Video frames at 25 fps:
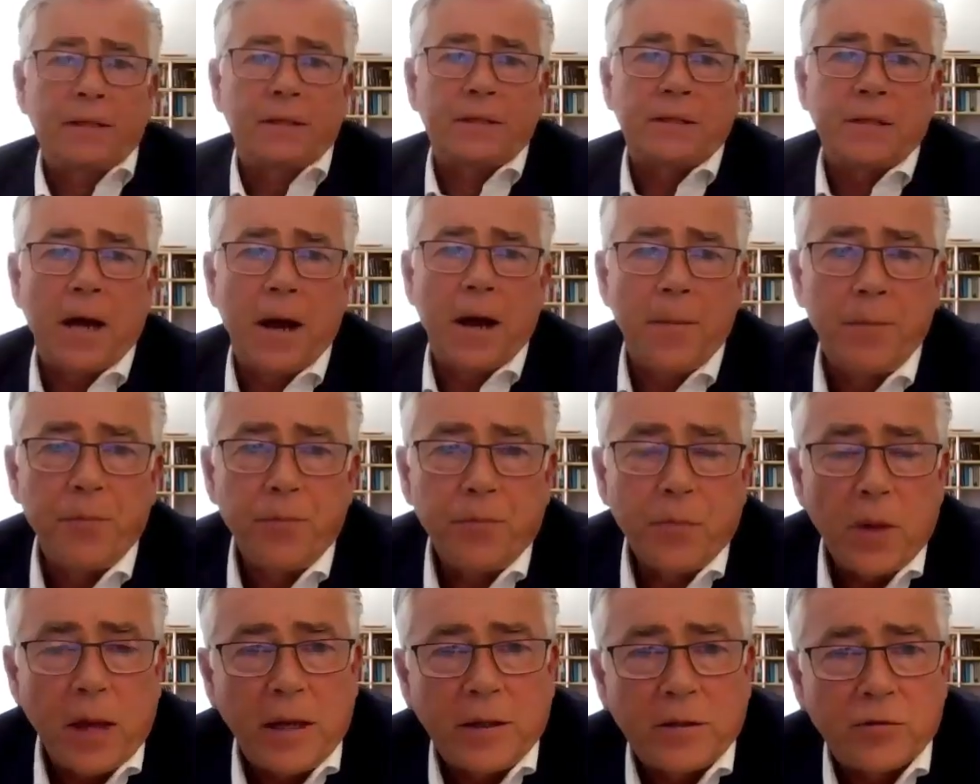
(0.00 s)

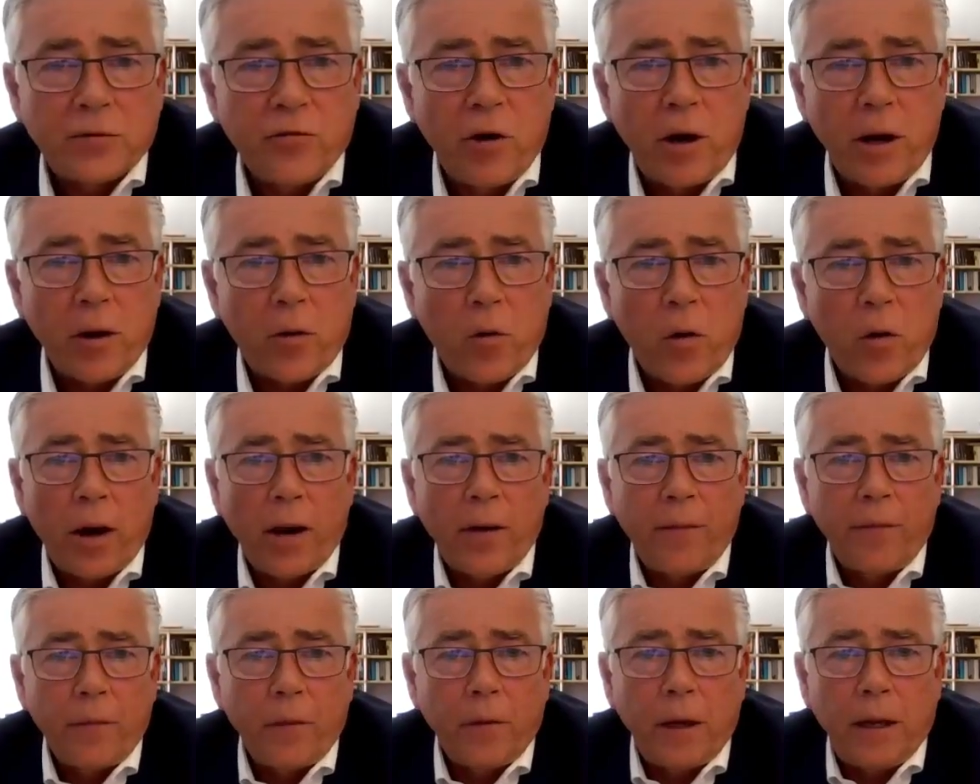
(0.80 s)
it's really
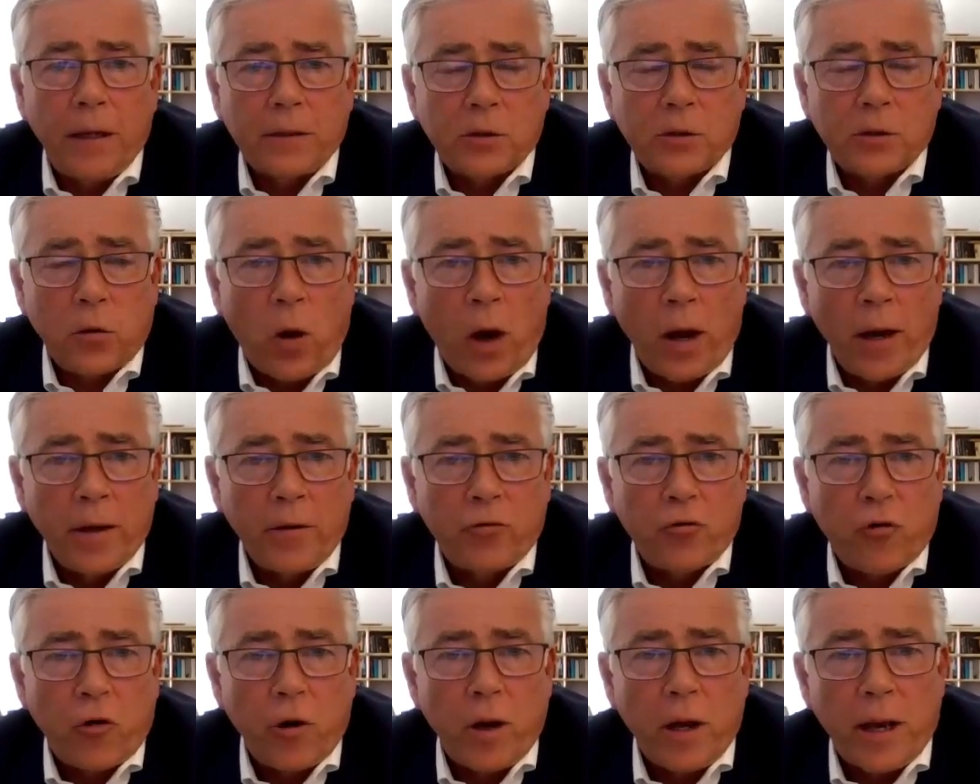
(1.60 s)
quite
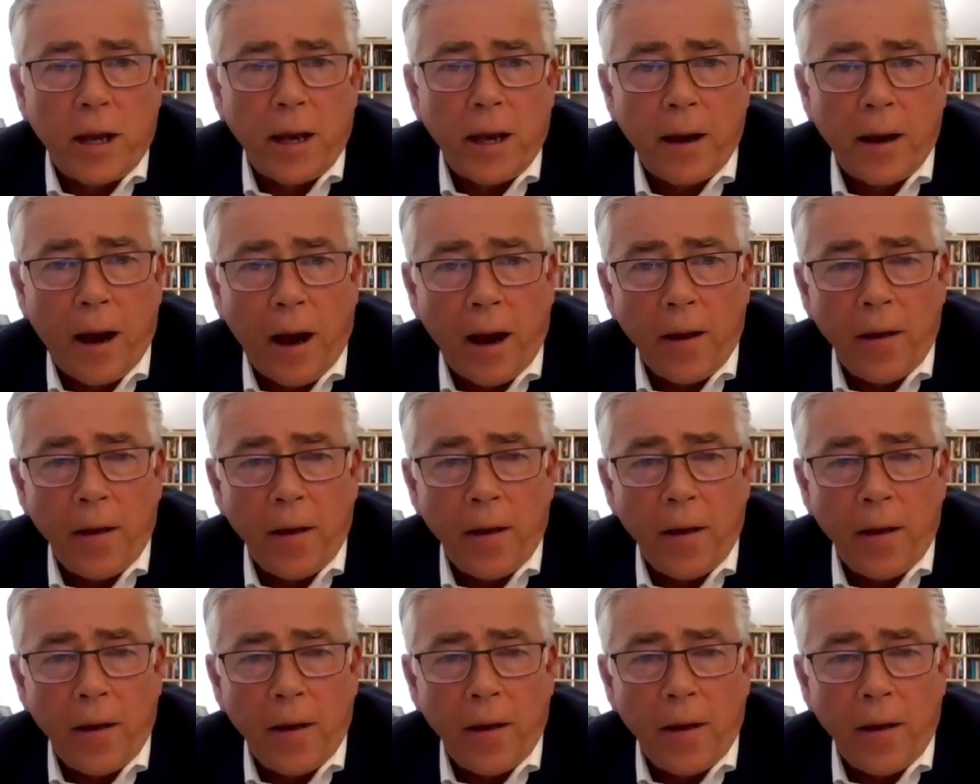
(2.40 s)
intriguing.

+ + + + + + +

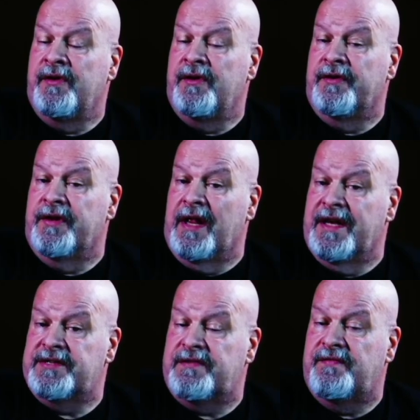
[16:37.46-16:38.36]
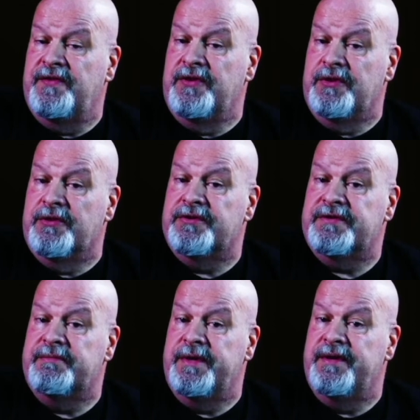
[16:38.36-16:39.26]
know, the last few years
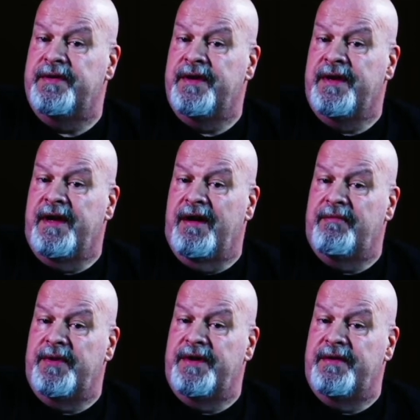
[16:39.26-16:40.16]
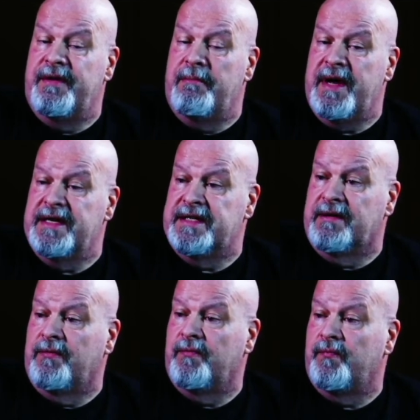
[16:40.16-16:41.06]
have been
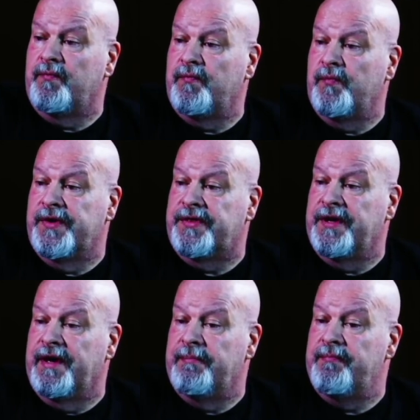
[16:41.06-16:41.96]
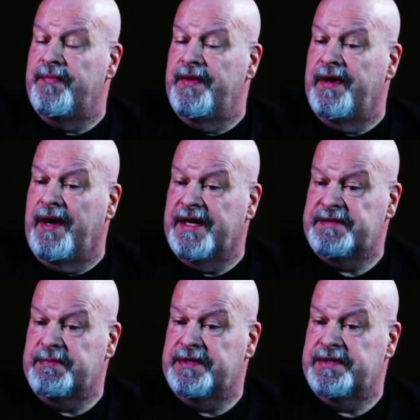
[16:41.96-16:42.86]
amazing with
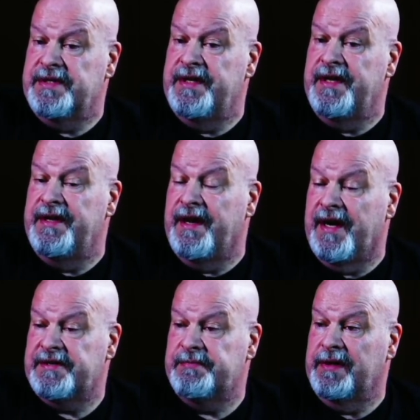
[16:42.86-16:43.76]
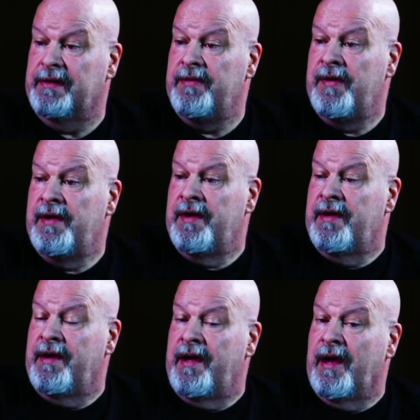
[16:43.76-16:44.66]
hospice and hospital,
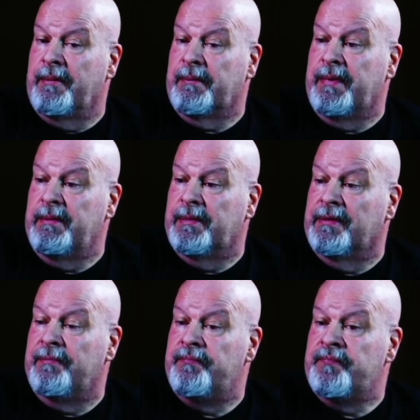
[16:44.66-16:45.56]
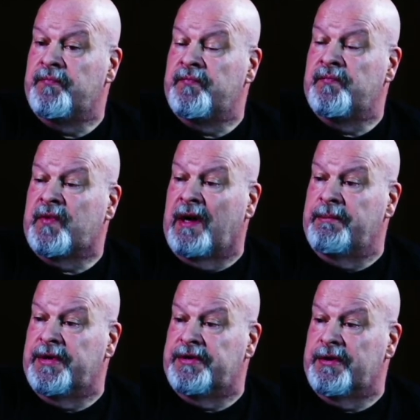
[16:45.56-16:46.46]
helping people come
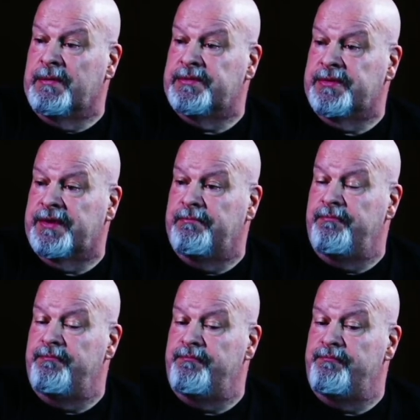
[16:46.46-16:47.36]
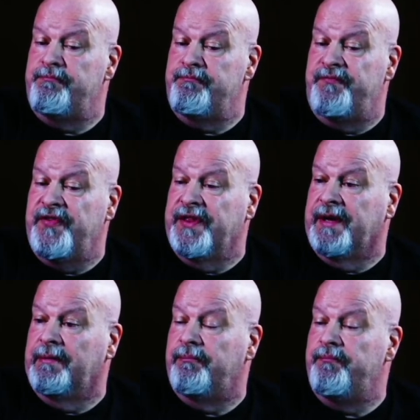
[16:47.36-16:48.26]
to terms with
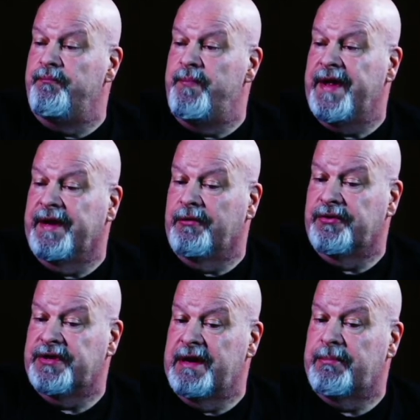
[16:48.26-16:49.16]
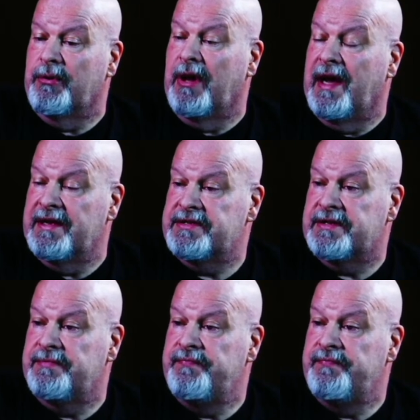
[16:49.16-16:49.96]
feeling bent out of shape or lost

+ + + + + + +

> **TASK BRIEF**:
With pictures excluded, reproduce exactly the lines above from the one containing "[16:39.26-16:40.16]" down to the one containing "[16:48.26-16:49.16]", those two included.

> **RESPONSE TO THE TASK**:
[16:39.26-16:40.16]
[16:40.16-16:41.06]
have been
[16:41.06-16:41.96]
[16:41.96-16:42.86]
amazing with
[16:42.86-16:43.76]
[16:43.76-16:44.66]
hospice and hospital,
[16:44.66-16:45.56]
[16:45.56-16:46.46]
helping people come
[16:46.46-16:47.36]
[16:47.36-16:48.26]
to terms with
[16:48.26-16:49.16]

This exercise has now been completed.